Problem statement:
Make an exact copy of the entries, and keep any pictures out of it.

Collected data entries:
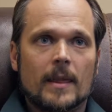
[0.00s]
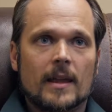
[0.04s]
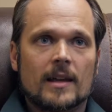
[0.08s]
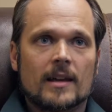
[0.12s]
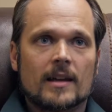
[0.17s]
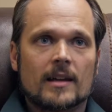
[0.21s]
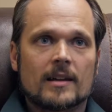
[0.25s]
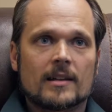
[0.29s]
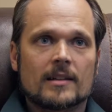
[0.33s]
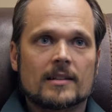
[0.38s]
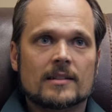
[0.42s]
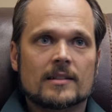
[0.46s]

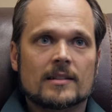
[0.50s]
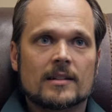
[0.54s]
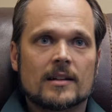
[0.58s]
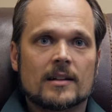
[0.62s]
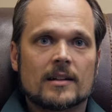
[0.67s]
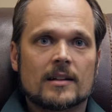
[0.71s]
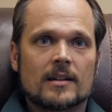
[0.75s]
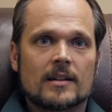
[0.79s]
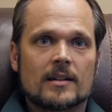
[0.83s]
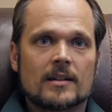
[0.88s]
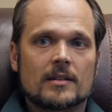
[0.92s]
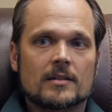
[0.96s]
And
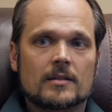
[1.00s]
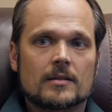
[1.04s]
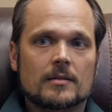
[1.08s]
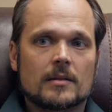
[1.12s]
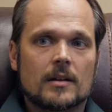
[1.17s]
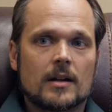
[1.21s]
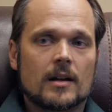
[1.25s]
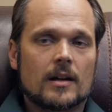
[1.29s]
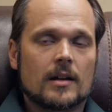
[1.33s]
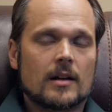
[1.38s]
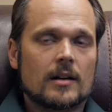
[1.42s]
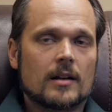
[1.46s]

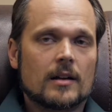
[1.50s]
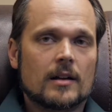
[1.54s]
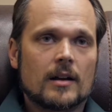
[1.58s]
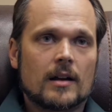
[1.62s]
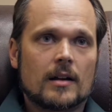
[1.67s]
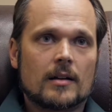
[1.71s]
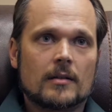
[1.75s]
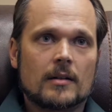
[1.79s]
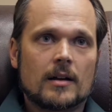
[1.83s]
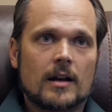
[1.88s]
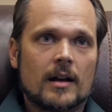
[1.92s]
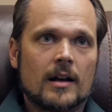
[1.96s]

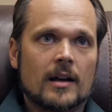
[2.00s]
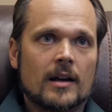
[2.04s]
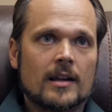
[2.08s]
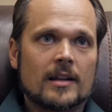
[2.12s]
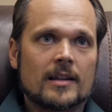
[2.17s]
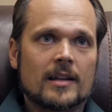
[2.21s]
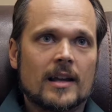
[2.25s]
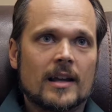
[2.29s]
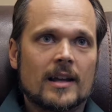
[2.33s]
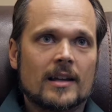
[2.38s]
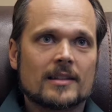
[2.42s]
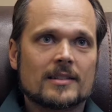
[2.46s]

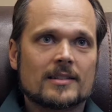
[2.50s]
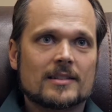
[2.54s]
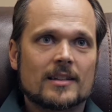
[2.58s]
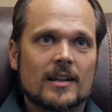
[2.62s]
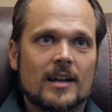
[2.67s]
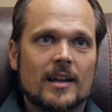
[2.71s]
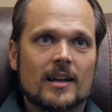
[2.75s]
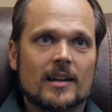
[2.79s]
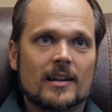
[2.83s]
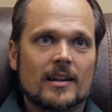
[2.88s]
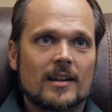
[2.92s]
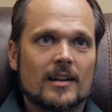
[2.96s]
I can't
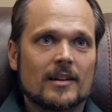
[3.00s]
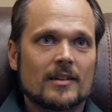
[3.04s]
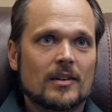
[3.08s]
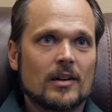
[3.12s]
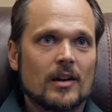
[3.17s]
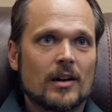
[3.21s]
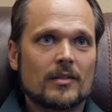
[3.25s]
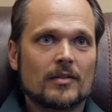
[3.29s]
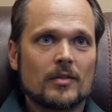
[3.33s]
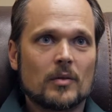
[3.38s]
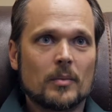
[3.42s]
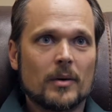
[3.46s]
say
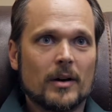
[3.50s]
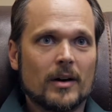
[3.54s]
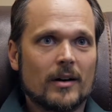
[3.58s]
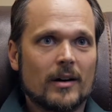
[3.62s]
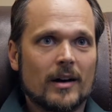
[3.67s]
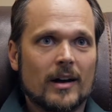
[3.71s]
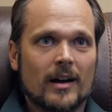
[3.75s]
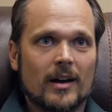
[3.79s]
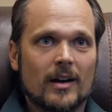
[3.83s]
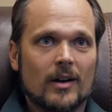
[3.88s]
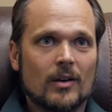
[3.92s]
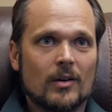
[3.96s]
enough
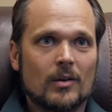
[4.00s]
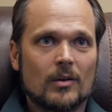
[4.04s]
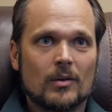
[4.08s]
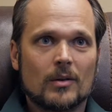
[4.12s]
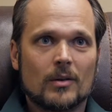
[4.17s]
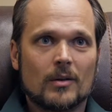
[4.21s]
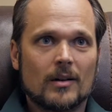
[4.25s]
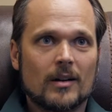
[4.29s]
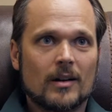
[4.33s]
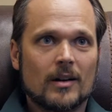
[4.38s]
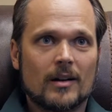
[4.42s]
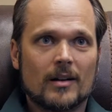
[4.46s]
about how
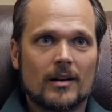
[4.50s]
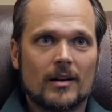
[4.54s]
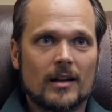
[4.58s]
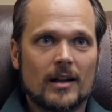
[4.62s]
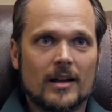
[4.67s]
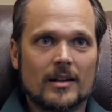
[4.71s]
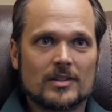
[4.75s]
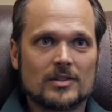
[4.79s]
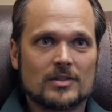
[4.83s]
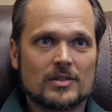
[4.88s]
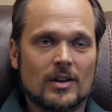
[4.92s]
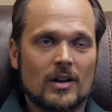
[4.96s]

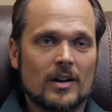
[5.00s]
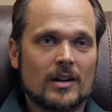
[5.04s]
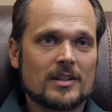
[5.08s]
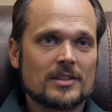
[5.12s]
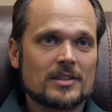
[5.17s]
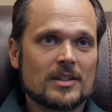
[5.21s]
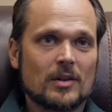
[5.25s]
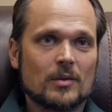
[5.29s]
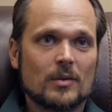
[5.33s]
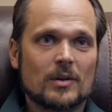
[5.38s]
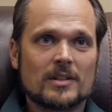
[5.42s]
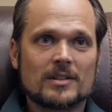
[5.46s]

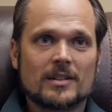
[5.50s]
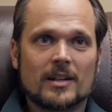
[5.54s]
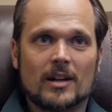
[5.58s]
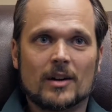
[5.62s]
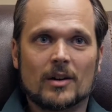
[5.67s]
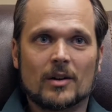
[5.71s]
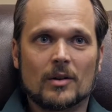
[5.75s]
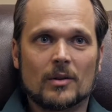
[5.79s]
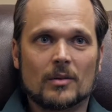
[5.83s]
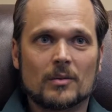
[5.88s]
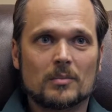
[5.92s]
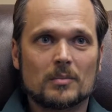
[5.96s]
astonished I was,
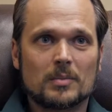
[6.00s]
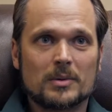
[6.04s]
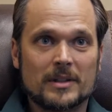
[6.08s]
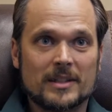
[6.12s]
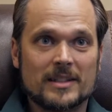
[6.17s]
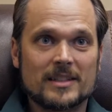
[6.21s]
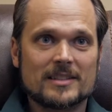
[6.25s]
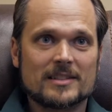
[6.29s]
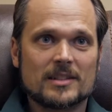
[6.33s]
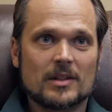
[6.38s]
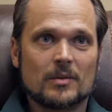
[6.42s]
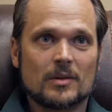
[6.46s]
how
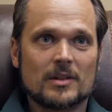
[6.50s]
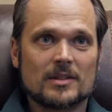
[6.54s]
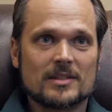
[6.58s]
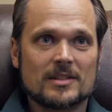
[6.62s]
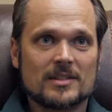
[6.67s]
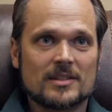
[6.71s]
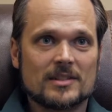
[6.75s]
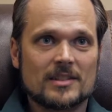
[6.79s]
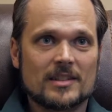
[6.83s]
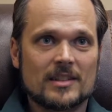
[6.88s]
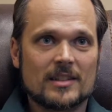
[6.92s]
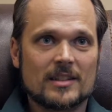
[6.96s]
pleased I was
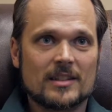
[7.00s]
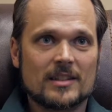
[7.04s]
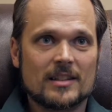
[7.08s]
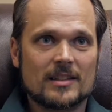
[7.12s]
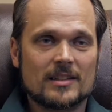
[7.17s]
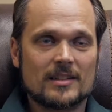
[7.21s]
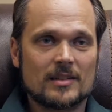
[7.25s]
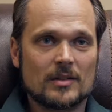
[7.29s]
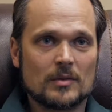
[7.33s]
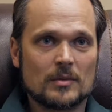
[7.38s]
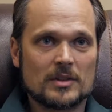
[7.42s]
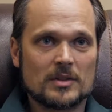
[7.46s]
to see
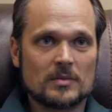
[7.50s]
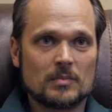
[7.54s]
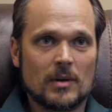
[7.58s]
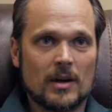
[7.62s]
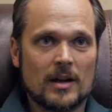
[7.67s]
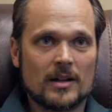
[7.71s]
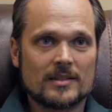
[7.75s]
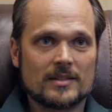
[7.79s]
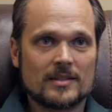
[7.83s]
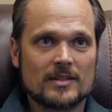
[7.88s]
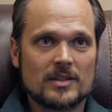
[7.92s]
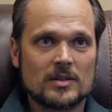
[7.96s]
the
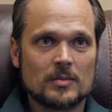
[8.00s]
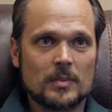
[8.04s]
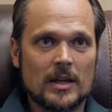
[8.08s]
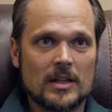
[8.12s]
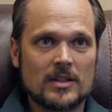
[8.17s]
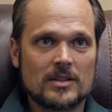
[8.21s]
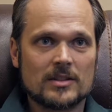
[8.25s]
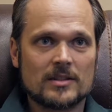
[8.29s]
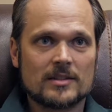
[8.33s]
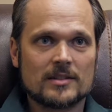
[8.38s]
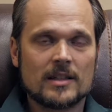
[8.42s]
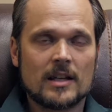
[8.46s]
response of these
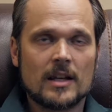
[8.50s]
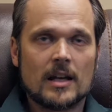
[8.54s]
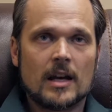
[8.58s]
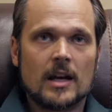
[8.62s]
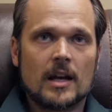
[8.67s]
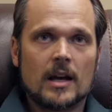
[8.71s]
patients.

Result:
[0.00s]
[0.04s]
[0.08s]
[0.12s]
[0.17s]
[0.21s]
[0.25s]
[0.29s]
[0.33s]
[0.38s]
[0.42s]
[0.46s]

[0.50s]
[0.54s]
[0.58s]
[0.62s]
[0.67s]
[0.71s]
[0.75s]
[0.79s]
[0.83s]
[0.88s]
[0.92s]
[0.96s]
And
[1.00s]
[1.04s]
[1.08s]
[1.12s]
[1.17s]
[1.21s]
[1.25s]
[1.29s]
[1.33s]
[1.38s]
[1.42s]
[1.46s]

[1.50s]
[1.54s]
[1.58s]
[1.62s]
[1.67s]
[1.71s]
[1.75s]
[1.79s]
[1.83s]
[1.88s]
[1.92s]
[1.96s]

[2.00s]
[2.04s]
[2.08s]
[2.12s]
[2.17s]
[2.21s]
[2.25s]
[2.29s]
[2.33s]
[2.38s]
[2.42s]
[2.46s]

[2.50s]
[2.54s]
[2.58s]
[2.62s]
[2.67s]
[2.71s]
[2.75s]
[2.79s]
[2.83s]
[2.88s]
[2.92s]
[2.96s]
I can't
[3.00s]
[3.04s]
[3.08s]
[3.12s]
[3.17s]
[3.21s]
[3.25s]
[3.29s]
[3.33s]
[3.38s]
[3.42s]
[3.46s]
say
[3.50s]
[3.54s]
[3.58s]
[3.62s]
[3.67s]
[3.71s]
[3.75s]
[3.79s]
[3.83s]
[3.88s]
[3.92s]
[3.96s]
enough
[4.00s]
[4.04s]
[4.08s]
[4.12s]
[4.17s]
[4.21s]
[4.25s]
[4.29s]
[4.33s]
[4.38s]
[4.42s]
[4.46s]
about how
[4.50s]
[4.54s]
[4.58s]
[4.62s]
[4.67s]
[4.71s]
[4.75s]
[4.79s]
[4.83s]
[4.88s]
[4.92s]
[4.96s]

[5.00s]
[5.04s]
[5.08s]
[5.12s]
[5.17s]
[5.21s]
[5.25s]
[5.29s]
[5.33s]
[5.38s]
[5.42s]
[5.46s]

[5.50s]
[5.54s]
[5.58s]
[5.62s]
[5.67s]
[5.71s]
[5.75s]
[5.79s]
[5.83s]
[5.88s]
[5.92s]
[5.96s]
astonished I was,
[6.00s]
[6.04s]
[6.08s]
[6.12s]
[6.17s]
[6.21s]
[6.25s]
[6.29s]
[6.33s]
[6.38s]
[6.42s]
[6.46s]
how
[6.50s]
[6.54s]
[6.58s]
[6.62s]
[6.67s]
[6.71s]
[6.75s]
[6.79s]
[6.83s]
[6.88s]
[6.92s]
[6.96s]
pleased I was
[7.00s]
[7.04s]
[7.08s]
[7.12s]
[7.17s]
[7.21s]
[7.25s]
[7.29s]
[7.33s]
[7.38s]
[7.42s]
[7.46s]
to see
[7.50s]
[7.54s]
[7.58s]
[7.62s]
[7.67s]
[7.71s]
[7.75s]
[7.79s]
[7.83s]
[7.88s]
[7.92s]
[7.96s]
the
[8.00s]
[8.04s]
[8.08s]
[8.12s]
[8.17s]
[8.21s]
[8.25s]
[8.29s]
[8.33s]
[8.38s]
[8.42s]
[8.46s]
response of these
[8.50s]
[8.54s]
[8.58s]
[8.62s]
[8.67s]
[8.71s]
patients.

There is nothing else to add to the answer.